Berlin. Der Wehrbeauftragte des Bundestages, Reinhold Robbe, hat schwere strukturelle Probleme der Bundeswehr und gewaltige Defizite im Sanitätswesen angeprangert. Bei der Vorlage seines letzten Jahresberichts nach fünf Jahren Amtszeit sprach Robbe von Mängeln bei der Ausstattung, in der Ausbildung und bei der Personalstärke. Allein 600 Ärzte fehlten, sagte der SPD-Politiker. "Wenn sich da nichts tut, dann muss man sich die Frage stellen, ob hier die richtigen Leute die richtigen Aufgaben haben."
Dem für das Sanitätswesen verantwortlichen Inspekteur warf Robbe "klares Versagen" vor. Die Kündigung von 130 Sanitätsärzten, die Schließung oder Zusammenlegung von Krankenhausabteilungen, die zunehmende Belastung von Ärzten und Sanitätern seien Indizien dafür, dass die Sanitätsführung das Problem viel zu spät aufgegriffen habe, heißt es im Wehrbericht. "Fehlendes Geld darf kein Argument sein", sagte Robbe.
Verteidigungsminister Karl-Theodor zu Guttenberg (CSU) hat Robbes Arbeit gelobt. Den von Robbe aufgezeigten Missständen werde nachgegangen. Guttenberg verwies auf die Strukturkommission seines Hauses, die im Frühjahr ihre Arbeit aufnehmen werde.

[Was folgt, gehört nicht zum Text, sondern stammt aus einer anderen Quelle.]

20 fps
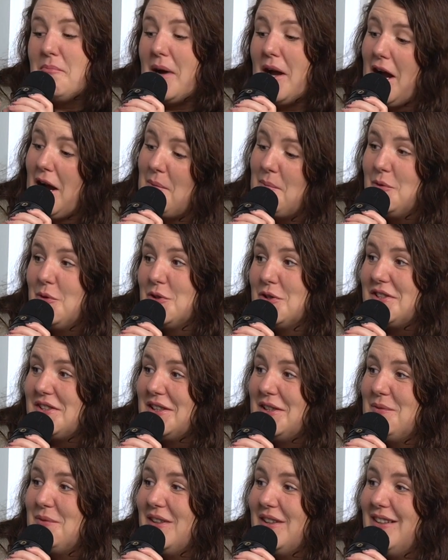but I
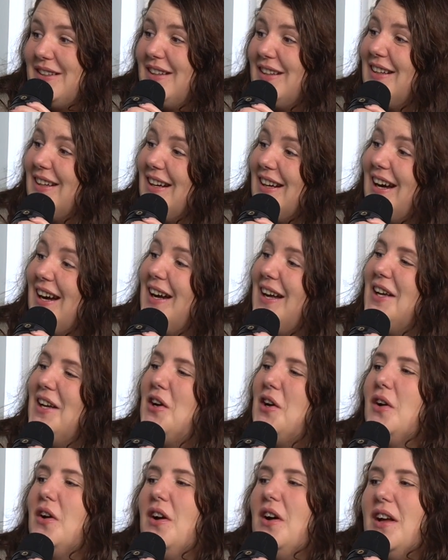can't help it if I'm
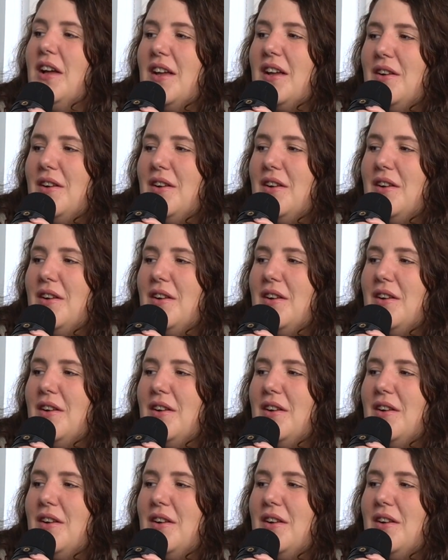snoring.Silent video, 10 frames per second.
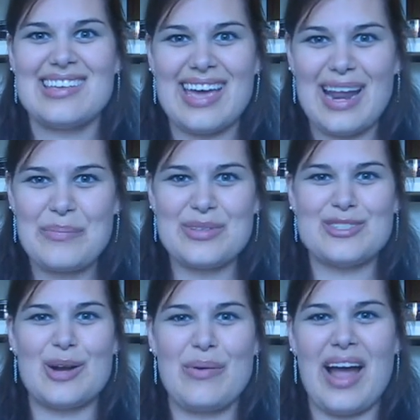get up and
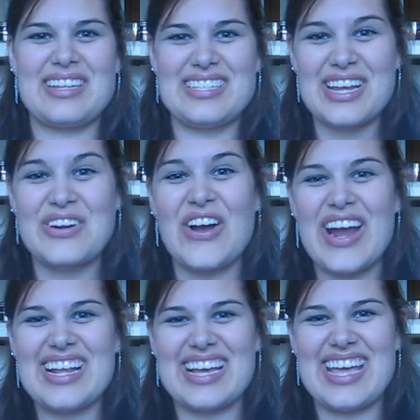start practicing
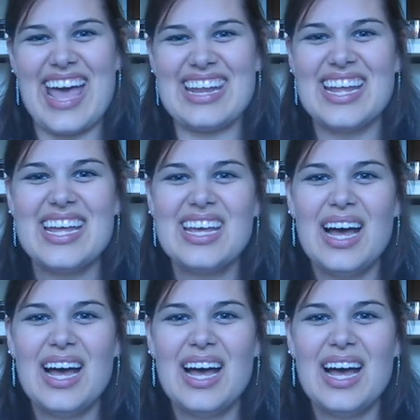writing again.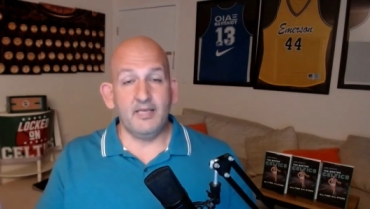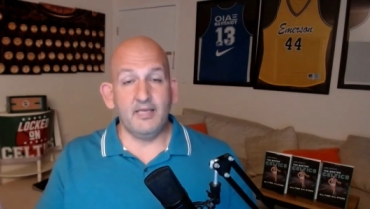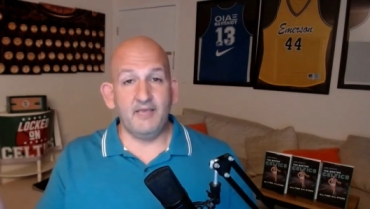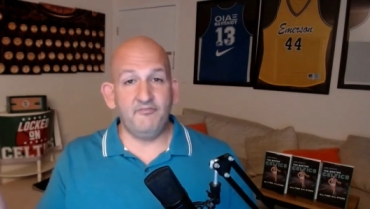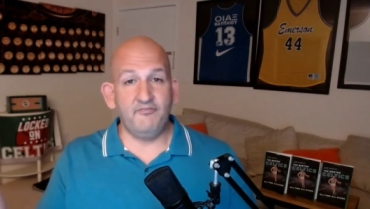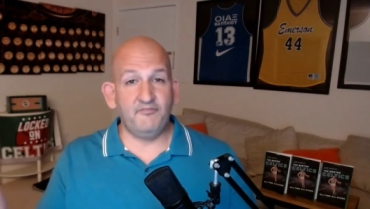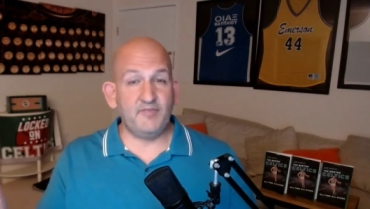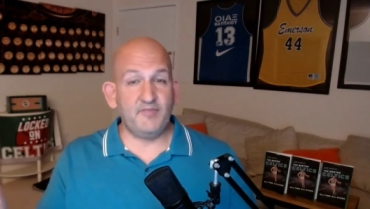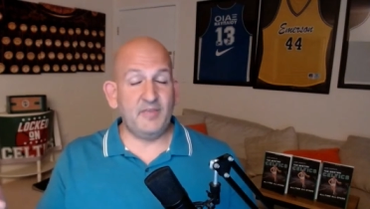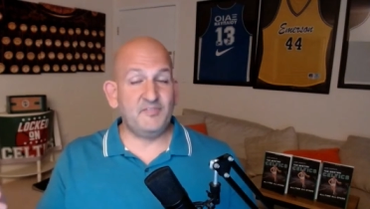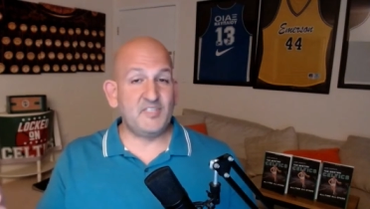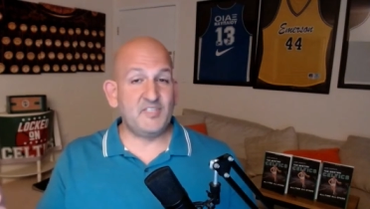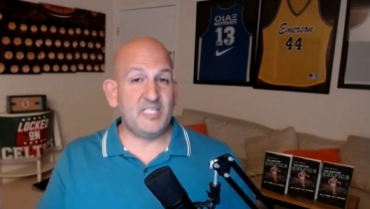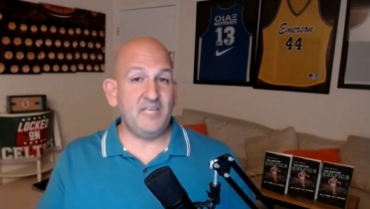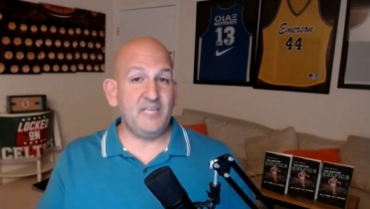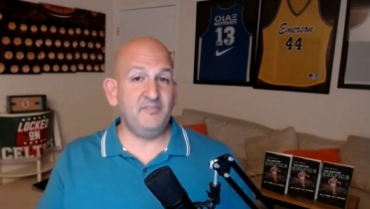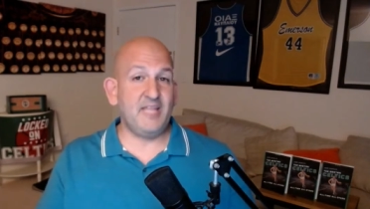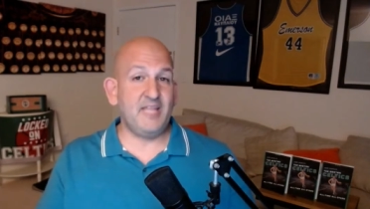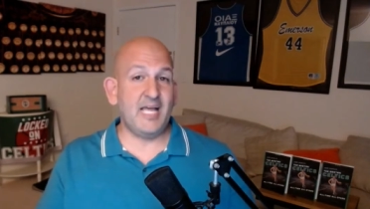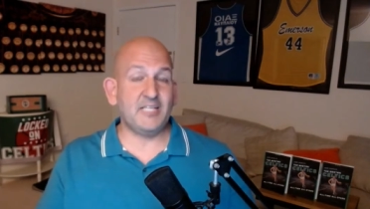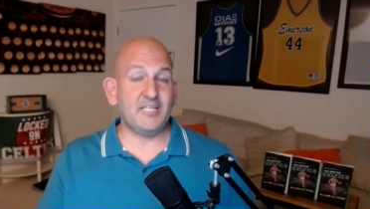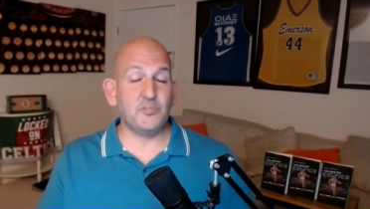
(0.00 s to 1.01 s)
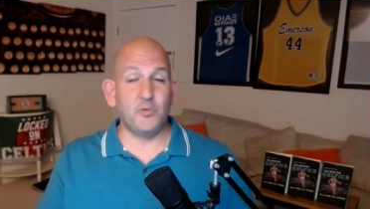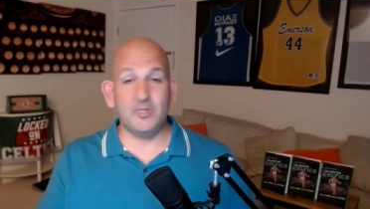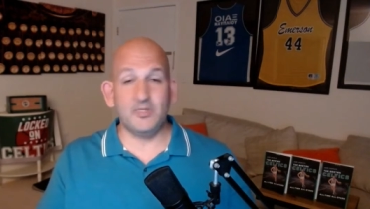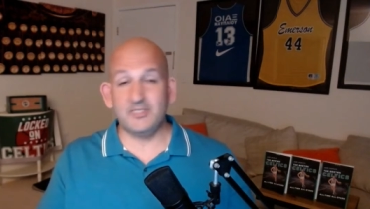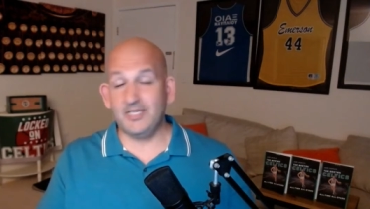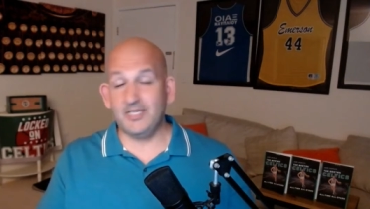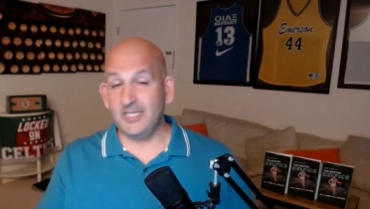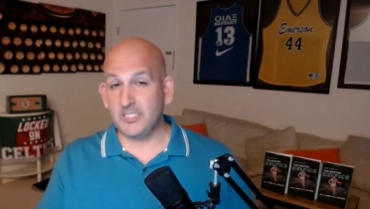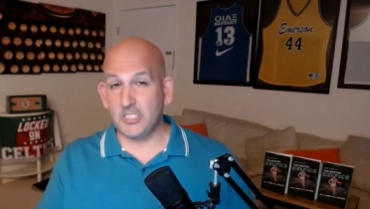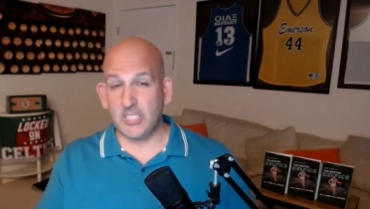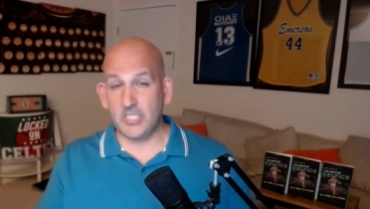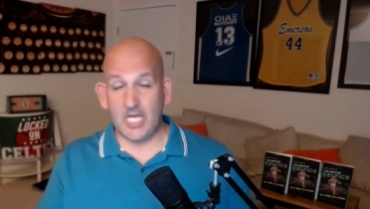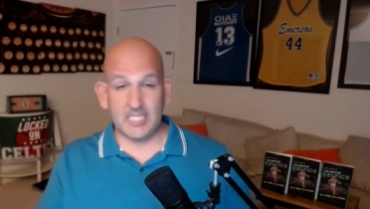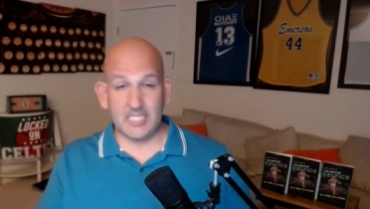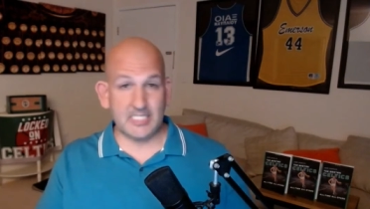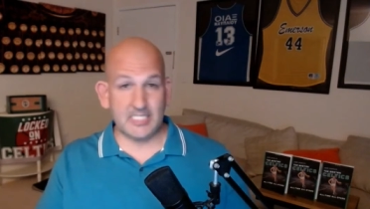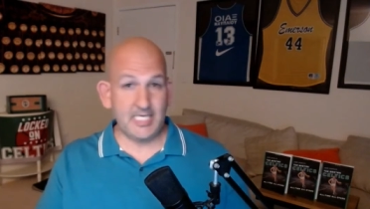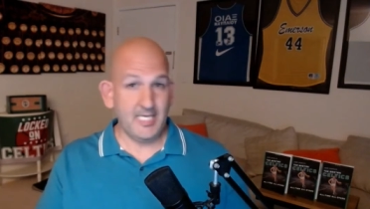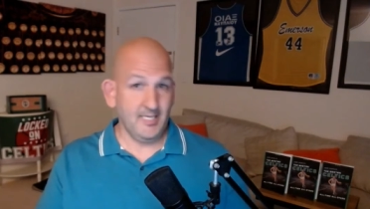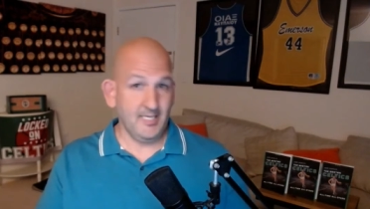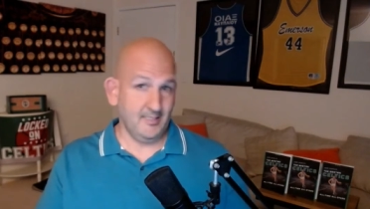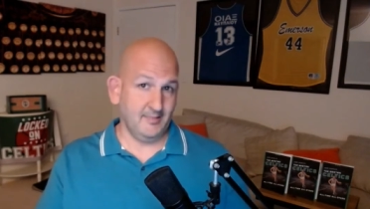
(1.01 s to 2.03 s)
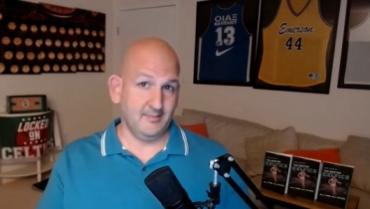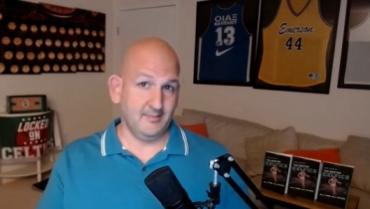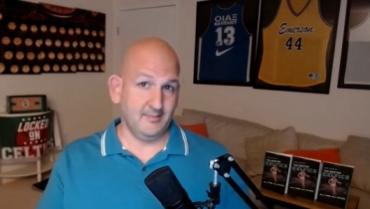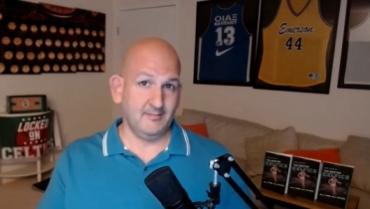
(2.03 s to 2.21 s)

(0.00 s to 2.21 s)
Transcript: if, if Steve Nash wants to get saucy,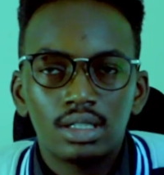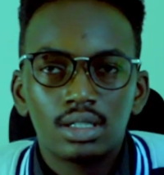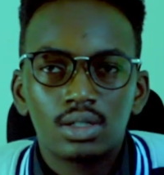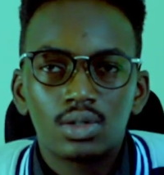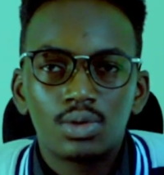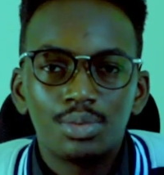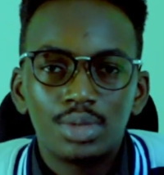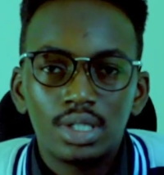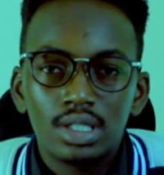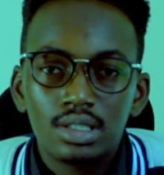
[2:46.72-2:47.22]

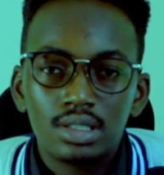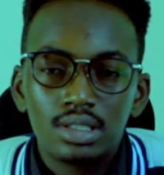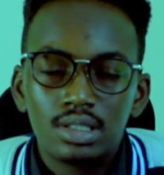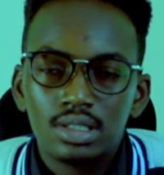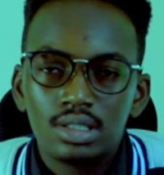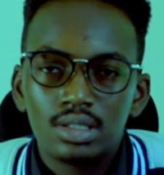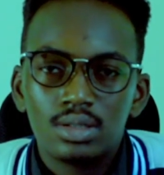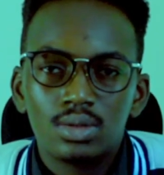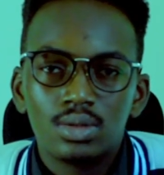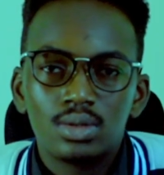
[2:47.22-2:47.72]
a
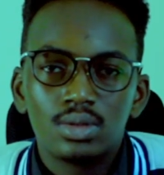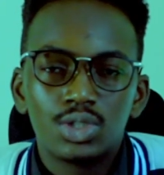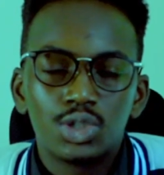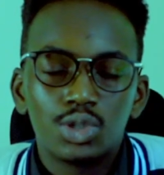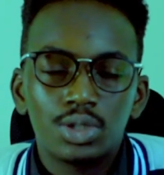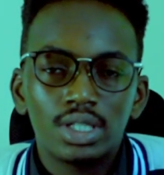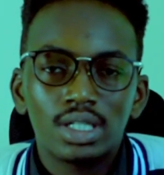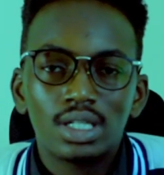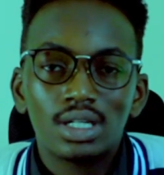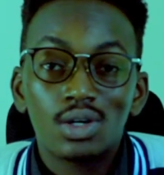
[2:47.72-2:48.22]
community or
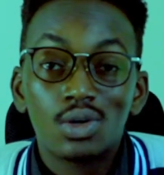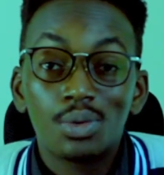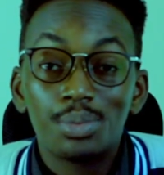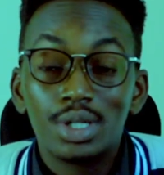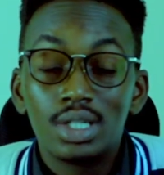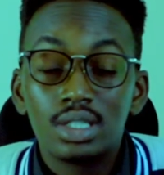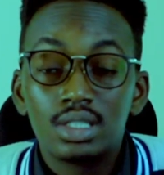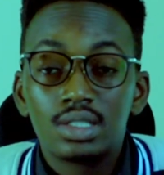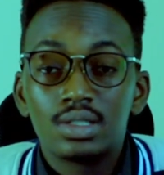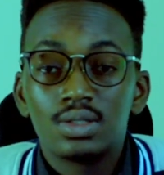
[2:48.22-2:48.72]
joining a
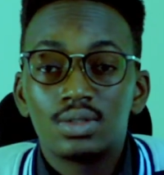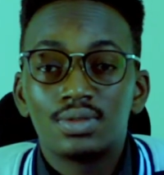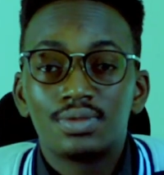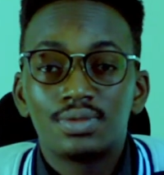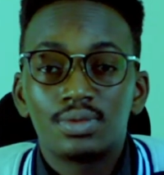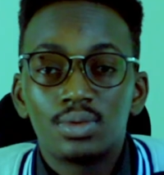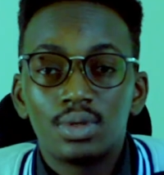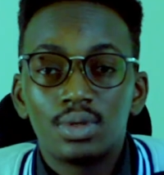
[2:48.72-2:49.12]
community of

Robbes Nachfolger soll der FDP-Politiker Hellmut Königshaus werden.
Robbe sagte, 2009 sei eines der einschneidendsten Jahre in der 55-jährigen Geschichte der Bundeswehr. Der Afghanistan-Einsatz sei gekennzeichnet durch eine sich permanent verschärfende Sicherheitslage, durch Opfer in den eigenen Reihen, aber auch unter den Zivilisten. Im vergangenen Jahr seien fünf Bundeswehrsoldaten getötet und 36 verletzt worden.
Etwa 420 Soldaten seien registriert worden, die an posttraumatischen Belastungsstörungen litten. Damit habe sich die Zahl der Erkrankten im Vergleich zu 2008 fast verdoppelt. "Die Bundeswehrführung ist mit Blick auf die Fürsorgepflicht gegenüber den Soldaten noch nicht in der Einsatzrealität angekommen", kritisierte Robbe.
Einige Soldaten, die in Afghanistan ein schwer geschütztes Fahrzeug wie den Dingo fahren müssen, seien darauf nicht richtig vorbereitet worden. Im Feldlager in Prizren (Kosovo) klagten Soldaten mehrere Jahre über die undichten Dächer ihrer Containerunterkunft. Die Integration von Frauen in die Truppe sei nicht überall gelungen. Es gebe Beispiele von sexueller Belästigung und von Fremdenfeindlichkeit.
Guttenberg sagte: "Wir werden jedem einzelnen Fall nachgehen, ihn entsprechend auswerten und dort, wo Defizite abzustellen sind, sollen sie abgestellt werden".
Der Vorsitzende des Deutschen Bundeswehr-Verbandes, Ulrich Kirsch erklärte: "Dieser Bericht beschreibt in aller Deutlichkeit eklatante, auch vom Deutschen Bundeswehr-Verband immer wieder aufgezeigte Defizite und Mängel im System Bundeswehr. Das Aufzeigen der Fähigkeitslücken in der Ausbildung und das Fehlen von geschützten Fahrzeugen müssen die politisch Verantwortlichen aufrütteln." Es werde deutlich, "dass die Ausstattung den Ansprüchen einer modernen Einsatzarmee noch nicht im vollen Umfang genügt".